Indonesian carbon-offset startup aims to bring blue carbon to Japan and Singapore market


Indonesia plans to expand mangroves and restore forests, with 17% of the world's blue carbon reserves. (Photo: Pixabay)

Indonesia is the world's largest archipelagic country, with over 17,500 islands and more than 80,000 kilometers of coastline, fostering a rich and diverse blue carbon resource. Amid the continuous growth of the global carbon market, a local startup, CarbonEthics, is determined to bring blue carbon onto international trading platforms such as those in Singapore and Japan.

Founded in 2019, CarbonEthics currently derives its main revenue from carbon consulting and assisting in the planting of mangroves. They offer nature-based carbon credit programs to help companies offset their carbon emissions, focusing particularly on "blue carbon" absorbed by coastal or marine plants such as mangroves and seagrasses.
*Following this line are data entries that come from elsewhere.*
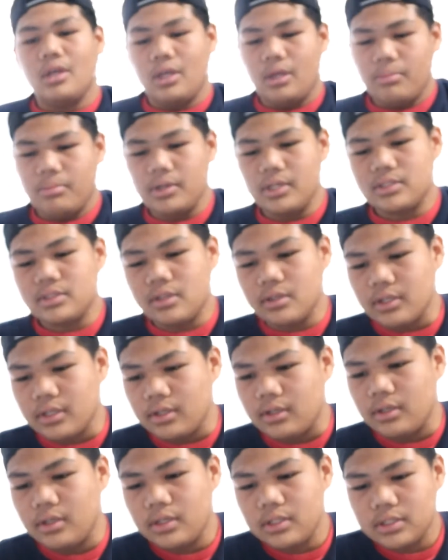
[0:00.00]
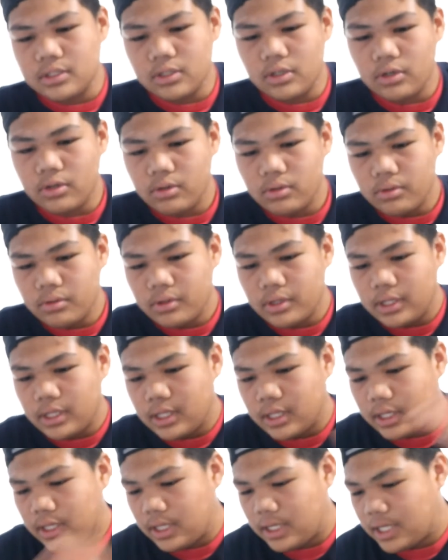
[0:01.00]
But it's all good. So
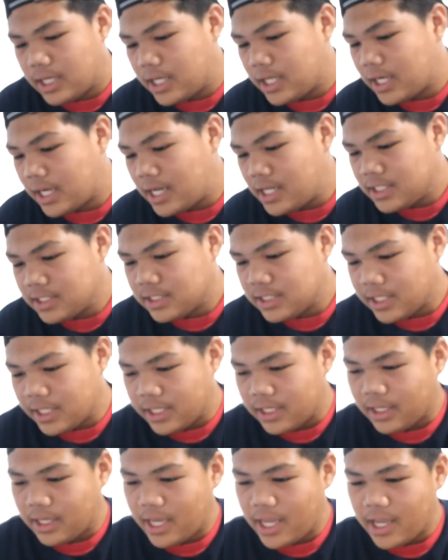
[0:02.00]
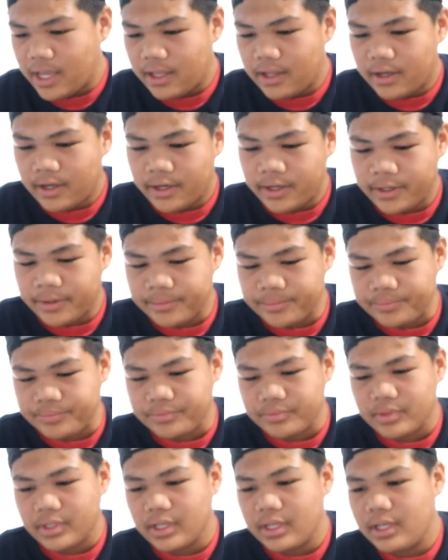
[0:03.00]
it has like um
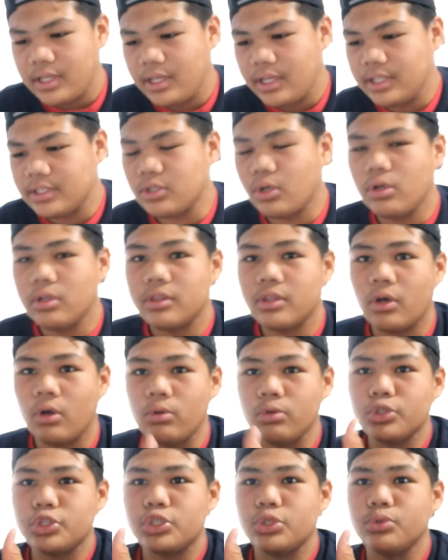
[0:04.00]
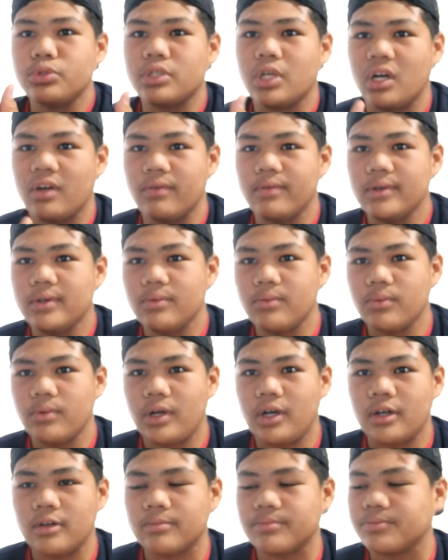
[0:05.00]
it's the whole shoe is covered
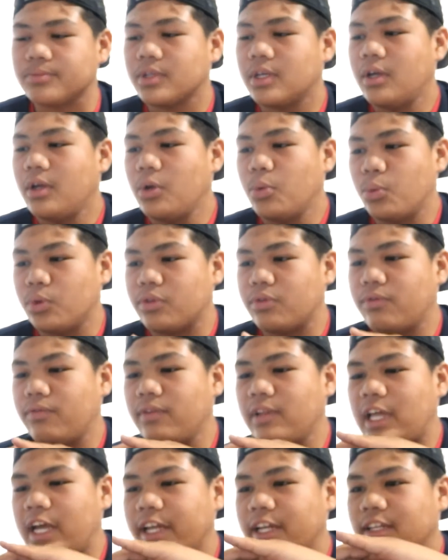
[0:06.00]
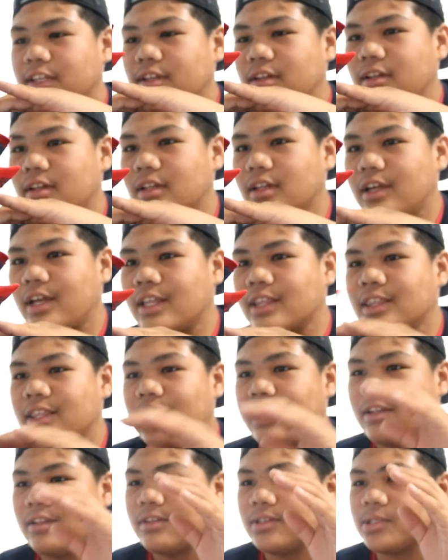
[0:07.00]
um with Flyknit and
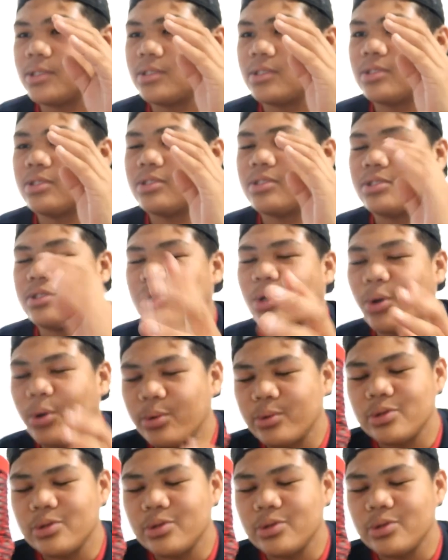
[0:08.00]
that looks so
In an interview with Nikkei Asia, CarbonEthics' Chief Impact Officer, Jessica Novia, stated that once the regulations for listing carbon credits abroad and the company's carbon credit development are in place, they anticipate being able to trade blue carbon on the international market by 2026.

Singapore took the lead among Asian countries by completing its first carbon credit trade in 2021. Japan followed in October last year by trading government-certified carbon credits. Novia believes that listing on the Singapore market is "possible," while the Japanese market "has its own standards," and whether Japan will accept it remains to be confirmed.

By 2023, CarbonEthics had successfully absorbed 12,500 tons of carbon dioxide through mangroves in Maluku, eastern Indonesia, and rice fields in Java. This achievement not only made them a partner of the World Resources Institute Indonesia but also earned them invitations to carbon issue meetings at the ministerial level in Indonesia, transforming from a simple non-profit organization into an impact enterprise.

CarbonEthics offers nature-based carbon credit programs to help companies offset their carbon emissions. (Photo: CarbonEthics)

In 2022, Indonesia proposed the FOLU Net Sink 2030 plan, aiming to protect and expand mangroves and restore forests and lands, estimating that the country's blue carbon reserves account for 17% of the global total. Novia stated that Indonesia has the largest blue carbon stock globally, thus focusing on its development to form a competitive advantage.

Moreover, compared to terrestrial forests, blue carbon ecosystems have a higher carbon reduction capability. According to the Center for International Forestry Research and World Agroforestry (CIFOR-ICRAF), each hectare of mangroves can store 1,000 tons of carbon, whereas tropical rainforests can only store 300 tons.

CarbonEthics believes that logistics, banking, and natural gas industries currently have the highest demand for carbon offsets. With the Indonesian government set to impose a carbon tax on the mining industry next year (2025), a new wave of demand is expected. The company aims to capture 10% of the Indonesian carbon market by 2030 and plans to develop carbon credit projects in other Southeast Asian countries by 2026, targeting the creation of carbon credits equivalent to 150 million tons of carbon dioxide.